Exercise prompt: Please copy, exactly as they appear below, the lines from the one containing "[00:20:31.30 to 00:20:32.30]" through the one containing "[00:20:39.30 to 00:20:40.30]".

Saved data entries:
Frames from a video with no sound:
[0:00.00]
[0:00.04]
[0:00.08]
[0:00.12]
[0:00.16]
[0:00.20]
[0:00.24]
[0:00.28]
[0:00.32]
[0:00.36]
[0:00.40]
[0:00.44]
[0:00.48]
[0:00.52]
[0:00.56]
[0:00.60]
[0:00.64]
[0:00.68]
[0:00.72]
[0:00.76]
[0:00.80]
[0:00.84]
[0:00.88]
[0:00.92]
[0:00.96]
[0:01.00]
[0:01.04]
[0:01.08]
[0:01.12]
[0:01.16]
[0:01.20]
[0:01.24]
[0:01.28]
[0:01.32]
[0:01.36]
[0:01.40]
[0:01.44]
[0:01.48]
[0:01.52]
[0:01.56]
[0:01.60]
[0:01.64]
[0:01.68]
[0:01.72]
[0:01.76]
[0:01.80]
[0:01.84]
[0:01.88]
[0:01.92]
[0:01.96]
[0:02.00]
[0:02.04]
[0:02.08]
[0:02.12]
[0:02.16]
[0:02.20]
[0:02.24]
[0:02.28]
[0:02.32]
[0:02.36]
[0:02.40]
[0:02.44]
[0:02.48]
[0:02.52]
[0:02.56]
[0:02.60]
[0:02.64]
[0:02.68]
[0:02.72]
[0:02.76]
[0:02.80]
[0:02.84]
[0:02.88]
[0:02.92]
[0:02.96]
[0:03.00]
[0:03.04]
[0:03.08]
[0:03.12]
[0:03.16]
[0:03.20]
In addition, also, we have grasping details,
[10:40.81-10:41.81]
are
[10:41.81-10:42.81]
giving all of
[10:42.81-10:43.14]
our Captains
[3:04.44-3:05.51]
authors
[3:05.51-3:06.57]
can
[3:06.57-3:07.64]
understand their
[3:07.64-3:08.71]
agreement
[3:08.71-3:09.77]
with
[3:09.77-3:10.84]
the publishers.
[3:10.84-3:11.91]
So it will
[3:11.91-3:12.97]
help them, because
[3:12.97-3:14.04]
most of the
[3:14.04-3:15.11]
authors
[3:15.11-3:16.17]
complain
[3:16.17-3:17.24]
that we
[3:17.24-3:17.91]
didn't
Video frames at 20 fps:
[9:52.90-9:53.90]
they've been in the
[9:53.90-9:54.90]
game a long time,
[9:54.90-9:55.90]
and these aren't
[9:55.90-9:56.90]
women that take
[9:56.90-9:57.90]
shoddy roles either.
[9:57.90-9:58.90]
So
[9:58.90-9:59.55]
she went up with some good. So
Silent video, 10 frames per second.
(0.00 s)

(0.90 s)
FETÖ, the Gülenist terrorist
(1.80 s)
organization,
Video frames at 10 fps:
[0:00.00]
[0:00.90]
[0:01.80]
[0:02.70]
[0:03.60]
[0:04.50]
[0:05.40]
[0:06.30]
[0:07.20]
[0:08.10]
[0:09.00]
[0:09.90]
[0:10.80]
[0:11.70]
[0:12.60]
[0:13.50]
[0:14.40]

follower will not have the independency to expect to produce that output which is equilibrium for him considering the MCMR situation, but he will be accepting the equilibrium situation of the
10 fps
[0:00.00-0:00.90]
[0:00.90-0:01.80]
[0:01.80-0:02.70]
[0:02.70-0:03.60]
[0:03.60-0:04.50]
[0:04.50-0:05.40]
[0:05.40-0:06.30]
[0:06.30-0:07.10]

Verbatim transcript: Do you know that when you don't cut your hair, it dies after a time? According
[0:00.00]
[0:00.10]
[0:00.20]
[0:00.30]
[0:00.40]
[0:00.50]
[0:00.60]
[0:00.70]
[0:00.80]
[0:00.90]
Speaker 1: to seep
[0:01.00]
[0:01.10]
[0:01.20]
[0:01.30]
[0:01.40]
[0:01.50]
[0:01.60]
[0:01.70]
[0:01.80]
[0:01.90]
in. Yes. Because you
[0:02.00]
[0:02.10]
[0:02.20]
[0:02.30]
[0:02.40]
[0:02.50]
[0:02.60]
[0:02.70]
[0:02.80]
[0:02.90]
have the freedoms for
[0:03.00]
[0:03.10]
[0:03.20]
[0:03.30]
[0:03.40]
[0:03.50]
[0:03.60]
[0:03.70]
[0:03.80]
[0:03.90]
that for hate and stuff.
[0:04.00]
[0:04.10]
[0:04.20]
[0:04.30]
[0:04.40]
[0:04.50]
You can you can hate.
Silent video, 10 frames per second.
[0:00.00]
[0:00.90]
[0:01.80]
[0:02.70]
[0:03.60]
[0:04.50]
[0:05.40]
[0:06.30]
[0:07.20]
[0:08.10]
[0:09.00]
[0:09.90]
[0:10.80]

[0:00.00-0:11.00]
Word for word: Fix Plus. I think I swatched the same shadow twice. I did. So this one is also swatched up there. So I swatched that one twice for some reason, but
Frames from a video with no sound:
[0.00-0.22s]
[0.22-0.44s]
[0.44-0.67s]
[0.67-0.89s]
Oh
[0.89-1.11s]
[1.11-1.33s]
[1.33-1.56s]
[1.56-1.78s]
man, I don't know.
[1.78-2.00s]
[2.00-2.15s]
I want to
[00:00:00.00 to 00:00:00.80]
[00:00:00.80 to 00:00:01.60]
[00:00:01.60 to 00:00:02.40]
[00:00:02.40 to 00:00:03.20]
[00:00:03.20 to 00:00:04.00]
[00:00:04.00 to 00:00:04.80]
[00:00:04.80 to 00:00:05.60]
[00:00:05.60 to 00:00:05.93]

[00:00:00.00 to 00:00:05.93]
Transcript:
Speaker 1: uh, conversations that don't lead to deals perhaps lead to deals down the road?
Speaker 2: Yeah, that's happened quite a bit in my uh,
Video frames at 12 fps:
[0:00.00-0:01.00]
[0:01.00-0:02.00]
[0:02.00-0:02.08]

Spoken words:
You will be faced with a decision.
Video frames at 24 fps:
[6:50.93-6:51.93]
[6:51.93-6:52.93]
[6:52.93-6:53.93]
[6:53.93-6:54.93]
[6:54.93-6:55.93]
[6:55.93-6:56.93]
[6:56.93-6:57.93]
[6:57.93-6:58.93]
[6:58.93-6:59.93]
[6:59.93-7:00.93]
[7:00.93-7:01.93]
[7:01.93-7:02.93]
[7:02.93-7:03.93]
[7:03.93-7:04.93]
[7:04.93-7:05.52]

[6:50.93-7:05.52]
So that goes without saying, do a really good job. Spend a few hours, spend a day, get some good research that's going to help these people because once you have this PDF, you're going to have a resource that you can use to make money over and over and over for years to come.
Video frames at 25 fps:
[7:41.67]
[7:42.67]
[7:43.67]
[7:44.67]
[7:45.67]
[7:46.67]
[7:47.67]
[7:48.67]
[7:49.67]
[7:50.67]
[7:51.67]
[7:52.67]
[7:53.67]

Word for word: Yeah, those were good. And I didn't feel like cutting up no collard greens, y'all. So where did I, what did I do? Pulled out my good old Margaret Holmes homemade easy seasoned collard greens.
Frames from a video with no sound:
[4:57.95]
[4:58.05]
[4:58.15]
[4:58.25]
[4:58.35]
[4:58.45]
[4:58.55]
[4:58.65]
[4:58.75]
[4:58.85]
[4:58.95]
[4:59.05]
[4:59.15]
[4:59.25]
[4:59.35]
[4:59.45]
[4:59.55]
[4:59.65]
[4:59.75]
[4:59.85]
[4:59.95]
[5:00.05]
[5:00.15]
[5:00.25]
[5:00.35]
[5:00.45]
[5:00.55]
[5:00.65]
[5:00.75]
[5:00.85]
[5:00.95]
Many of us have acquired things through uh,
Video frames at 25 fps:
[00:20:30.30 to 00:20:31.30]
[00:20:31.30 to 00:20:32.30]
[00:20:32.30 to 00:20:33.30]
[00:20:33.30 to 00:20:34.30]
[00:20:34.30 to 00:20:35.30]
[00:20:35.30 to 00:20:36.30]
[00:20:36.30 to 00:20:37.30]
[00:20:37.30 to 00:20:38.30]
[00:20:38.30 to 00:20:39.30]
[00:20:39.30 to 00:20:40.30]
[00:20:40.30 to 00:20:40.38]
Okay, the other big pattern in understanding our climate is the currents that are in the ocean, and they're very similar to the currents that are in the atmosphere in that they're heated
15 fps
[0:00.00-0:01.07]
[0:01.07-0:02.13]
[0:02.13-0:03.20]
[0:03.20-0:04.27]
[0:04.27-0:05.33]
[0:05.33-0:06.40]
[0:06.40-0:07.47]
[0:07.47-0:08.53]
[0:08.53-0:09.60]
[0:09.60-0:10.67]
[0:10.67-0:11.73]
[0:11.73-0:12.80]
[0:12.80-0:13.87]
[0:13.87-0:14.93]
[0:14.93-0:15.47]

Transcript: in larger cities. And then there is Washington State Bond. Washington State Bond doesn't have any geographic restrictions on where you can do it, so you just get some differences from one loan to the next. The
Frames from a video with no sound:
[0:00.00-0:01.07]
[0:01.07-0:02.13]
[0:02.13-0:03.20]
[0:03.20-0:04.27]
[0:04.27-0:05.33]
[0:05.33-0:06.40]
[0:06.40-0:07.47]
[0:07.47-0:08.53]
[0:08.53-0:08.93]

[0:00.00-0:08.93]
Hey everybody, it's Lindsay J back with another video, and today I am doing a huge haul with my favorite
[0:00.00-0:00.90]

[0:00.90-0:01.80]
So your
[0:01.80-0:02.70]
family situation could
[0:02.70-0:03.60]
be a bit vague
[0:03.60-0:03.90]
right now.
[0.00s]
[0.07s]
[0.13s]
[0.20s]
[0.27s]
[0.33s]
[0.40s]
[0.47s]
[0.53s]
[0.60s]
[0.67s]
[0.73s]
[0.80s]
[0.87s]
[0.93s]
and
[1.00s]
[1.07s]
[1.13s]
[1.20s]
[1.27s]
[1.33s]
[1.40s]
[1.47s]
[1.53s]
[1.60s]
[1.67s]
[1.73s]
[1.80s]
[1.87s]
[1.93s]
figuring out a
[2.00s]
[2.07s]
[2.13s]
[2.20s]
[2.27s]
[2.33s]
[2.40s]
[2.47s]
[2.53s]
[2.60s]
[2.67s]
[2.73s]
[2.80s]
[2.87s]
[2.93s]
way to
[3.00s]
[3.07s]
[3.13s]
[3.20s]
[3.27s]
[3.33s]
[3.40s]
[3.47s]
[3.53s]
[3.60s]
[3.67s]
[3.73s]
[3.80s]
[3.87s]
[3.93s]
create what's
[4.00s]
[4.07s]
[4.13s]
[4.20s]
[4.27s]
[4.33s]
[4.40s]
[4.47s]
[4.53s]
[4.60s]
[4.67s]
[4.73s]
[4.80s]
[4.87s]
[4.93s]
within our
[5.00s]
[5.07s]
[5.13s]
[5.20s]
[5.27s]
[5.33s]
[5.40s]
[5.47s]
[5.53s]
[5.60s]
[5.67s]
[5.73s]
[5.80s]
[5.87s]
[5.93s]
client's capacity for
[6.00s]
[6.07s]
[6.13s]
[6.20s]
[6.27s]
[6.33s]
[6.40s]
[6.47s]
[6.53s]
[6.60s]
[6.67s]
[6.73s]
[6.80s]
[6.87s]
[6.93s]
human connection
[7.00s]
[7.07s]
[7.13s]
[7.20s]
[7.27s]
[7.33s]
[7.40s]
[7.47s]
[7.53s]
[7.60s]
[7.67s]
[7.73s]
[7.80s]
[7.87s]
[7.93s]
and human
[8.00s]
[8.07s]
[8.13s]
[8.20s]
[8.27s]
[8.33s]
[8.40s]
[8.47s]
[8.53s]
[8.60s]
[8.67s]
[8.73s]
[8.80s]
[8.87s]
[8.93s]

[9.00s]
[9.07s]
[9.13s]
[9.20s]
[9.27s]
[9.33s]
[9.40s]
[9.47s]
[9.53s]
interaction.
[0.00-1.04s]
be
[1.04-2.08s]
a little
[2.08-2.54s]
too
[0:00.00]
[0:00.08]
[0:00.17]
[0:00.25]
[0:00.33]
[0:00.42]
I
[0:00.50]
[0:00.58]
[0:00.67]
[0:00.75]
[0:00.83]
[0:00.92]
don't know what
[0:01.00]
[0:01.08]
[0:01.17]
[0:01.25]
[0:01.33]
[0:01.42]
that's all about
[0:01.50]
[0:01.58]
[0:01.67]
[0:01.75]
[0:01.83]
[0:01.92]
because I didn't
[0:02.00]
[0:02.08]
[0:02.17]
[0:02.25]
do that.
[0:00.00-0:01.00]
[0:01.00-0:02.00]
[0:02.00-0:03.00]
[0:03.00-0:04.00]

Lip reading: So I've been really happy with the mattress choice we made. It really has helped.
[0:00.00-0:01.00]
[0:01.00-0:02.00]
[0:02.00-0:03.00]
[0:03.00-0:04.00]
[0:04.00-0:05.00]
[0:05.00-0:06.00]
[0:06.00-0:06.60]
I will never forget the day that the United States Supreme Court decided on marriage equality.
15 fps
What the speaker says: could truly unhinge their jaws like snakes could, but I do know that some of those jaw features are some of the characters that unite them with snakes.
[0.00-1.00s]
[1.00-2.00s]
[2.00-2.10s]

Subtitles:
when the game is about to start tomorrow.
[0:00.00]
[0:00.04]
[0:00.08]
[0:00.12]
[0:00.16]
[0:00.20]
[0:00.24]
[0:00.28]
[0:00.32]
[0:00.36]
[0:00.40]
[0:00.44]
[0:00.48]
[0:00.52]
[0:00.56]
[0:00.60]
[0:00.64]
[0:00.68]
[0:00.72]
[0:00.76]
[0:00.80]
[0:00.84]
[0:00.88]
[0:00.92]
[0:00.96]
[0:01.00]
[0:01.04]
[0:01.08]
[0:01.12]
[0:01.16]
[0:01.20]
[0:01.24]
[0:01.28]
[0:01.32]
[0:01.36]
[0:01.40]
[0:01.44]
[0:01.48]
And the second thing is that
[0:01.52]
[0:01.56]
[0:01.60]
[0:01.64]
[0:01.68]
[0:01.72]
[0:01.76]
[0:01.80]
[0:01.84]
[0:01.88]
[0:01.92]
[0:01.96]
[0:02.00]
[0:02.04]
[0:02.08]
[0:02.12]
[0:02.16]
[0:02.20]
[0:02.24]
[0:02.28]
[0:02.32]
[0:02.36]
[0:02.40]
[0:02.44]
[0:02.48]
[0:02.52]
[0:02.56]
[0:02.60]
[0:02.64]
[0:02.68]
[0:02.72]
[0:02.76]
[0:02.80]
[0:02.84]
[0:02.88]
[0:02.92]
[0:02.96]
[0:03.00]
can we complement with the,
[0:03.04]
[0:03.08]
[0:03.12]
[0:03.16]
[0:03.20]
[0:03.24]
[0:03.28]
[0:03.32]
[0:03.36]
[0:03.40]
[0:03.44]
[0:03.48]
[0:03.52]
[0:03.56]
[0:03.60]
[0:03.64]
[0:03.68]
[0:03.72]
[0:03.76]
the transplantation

Your solution:
[00:20:31.30 to 00:20:32.30]
[00:20:32.30 to 00:20:33.30]
[00:20:33.30 to 00:20:34.30]
[00:20:34.30 to 00:20:35.30]
[00:20:35.30 to 00:20:36.30]
[00:20:36.30 to 00:20:37.30]
[00:20:37.30 to 00:20:38.30]
[00:20:38.30 to 00:20:39.30]
[00:20:39.30 to 00:20:40.30]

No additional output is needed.